BMW has quietly stopped exporting its X3 offroader from the United States to China, retooling its factory in Shenyang, China to produce the X3 model locally. The X3 is now also produced at a plant in Rosslyn, South Africa.
But any switch from one factory to another is costly, takes months to plan and implement, and is taken with a long-term view, BMW board member Peter Schwarzenbauer said.
“We have to make decisions, like about factories in Spartanburg (South Carolina) or factories in Mexico, which are based on a horizon of 20 to 30 years,” he told Reuters in March.
“If we were to change our strategy whenever a tweet comes out, we would get crazy,” he added.
Tensions around the car sector have been stoked on both sides of the Atlantic.
In January 2017, when he was president-elect, Trump complained there were many Mercedes-Benz luxury cars visible on New York streets and threatened to impose a border tax of 35 percent on vehicles imported to the United States.
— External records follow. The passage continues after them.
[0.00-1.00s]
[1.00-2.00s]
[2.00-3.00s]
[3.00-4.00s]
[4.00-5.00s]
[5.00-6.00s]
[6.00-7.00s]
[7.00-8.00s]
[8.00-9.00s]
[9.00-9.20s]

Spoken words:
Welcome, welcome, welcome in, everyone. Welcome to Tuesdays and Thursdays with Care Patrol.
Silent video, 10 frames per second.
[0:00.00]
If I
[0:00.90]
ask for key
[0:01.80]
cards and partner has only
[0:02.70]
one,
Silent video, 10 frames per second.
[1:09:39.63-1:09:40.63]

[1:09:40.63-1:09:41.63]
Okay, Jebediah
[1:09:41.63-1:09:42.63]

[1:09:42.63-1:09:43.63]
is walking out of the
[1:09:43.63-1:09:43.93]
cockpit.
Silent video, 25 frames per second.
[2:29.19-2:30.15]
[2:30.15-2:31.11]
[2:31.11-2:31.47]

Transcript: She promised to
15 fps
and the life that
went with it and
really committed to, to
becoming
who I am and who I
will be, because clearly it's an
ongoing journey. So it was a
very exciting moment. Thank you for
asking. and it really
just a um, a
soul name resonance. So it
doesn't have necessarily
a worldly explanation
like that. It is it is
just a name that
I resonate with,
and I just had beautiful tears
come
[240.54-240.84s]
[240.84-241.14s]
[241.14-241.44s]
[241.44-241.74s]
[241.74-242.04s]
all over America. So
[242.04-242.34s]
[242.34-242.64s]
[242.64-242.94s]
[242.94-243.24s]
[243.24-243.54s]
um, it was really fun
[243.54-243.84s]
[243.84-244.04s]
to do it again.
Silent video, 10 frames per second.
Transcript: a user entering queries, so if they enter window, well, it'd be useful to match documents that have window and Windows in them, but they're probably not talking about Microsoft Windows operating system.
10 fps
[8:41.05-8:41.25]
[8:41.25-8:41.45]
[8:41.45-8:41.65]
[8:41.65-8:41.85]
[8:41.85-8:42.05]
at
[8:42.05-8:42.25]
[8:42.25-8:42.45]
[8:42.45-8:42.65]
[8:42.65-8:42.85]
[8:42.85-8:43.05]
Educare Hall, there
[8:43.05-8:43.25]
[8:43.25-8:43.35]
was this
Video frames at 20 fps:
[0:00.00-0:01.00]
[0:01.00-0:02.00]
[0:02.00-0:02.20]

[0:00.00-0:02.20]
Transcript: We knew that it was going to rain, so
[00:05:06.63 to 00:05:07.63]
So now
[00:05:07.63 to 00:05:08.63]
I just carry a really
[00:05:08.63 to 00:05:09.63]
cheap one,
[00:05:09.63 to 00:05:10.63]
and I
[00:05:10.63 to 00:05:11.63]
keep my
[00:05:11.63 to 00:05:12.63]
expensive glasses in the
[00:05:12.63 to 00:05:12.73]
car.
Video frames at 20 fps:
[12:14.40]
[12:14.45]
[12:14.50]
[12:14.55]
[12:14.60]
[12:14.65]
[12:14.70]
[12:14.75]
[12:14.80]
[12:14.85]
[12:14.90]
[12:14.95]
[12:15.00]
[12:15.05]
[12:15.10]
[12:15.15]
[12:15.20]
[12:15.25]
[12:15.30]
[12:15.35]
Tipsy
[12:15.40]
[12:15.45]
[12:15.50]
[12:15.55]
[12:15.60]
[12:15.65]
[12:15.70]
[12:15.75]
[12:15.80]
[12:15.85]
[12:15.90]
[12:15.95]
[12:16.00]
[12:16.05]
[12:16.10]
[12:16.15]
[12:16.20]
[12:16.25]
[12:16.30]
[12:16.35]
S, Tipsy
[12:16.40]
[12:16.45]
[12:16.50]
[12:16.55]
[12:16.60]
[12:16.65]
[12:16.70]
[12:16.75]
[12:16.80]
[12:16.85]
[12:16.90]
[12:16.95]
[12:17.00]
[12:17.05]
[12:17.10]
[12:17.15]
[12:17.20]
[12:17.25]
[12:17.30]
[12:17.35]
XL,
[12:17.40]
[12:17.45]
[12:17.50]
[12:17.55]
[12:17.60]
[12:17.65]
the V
Sigmar Gabriel, then Germany’s economy minister, replied that the United States should “build better cars”.
Gabriel’s comments reflect the pride Germans feel in the quality products their country exports, a post-war success that has helped them regain respect and recognition abroad.
Yet the surpluses this success has brought are a bone of contention that affect Germany’s relations with its peers.
France has complained for years about Germany’s current account surplus — a measure of the flow of goods, services and investments — which was the world’s largest for the second year running in 2017.
The head of the International Monetary Fund said in January the build-up of large current account surpluses in countries such as Germany was partly responsible for the rise of protectionism elsewhere.
France wants Germany to steer its surplus towards economically weaker southern Europe and raise domestic investment to reduce the surplus.
So too does the IMF and the United States, hoping that an increase in investment would stimulate domestic demand in Germany and help boost imports from its trading partners.
German Finance Minister Olaf Scholz presented government finance plans on Wednesday that showed investment rising this year and next, before decreasing through to 2022 to below the 2017 level.
German Chancellor Angela Merkel discussed trade with Trump in Washington last week but there was no sign of a breakthrough.
In 2017, German exports to the United States reached 112 billion euros, more than twice the next biggest EU country, Britain, according to the Eurostat statistics office.
“Germany’s problem is a lack of realism with respect to its own fragile strategic situation,” said Jan Techau, a director at The German Marshall Fund of the United States, a think tank.
He said Berlin also showed a lack of awareness of the consequences of its economic policies and failed to realize “its own strategic long-term interests are largely similar to those of the U.S.”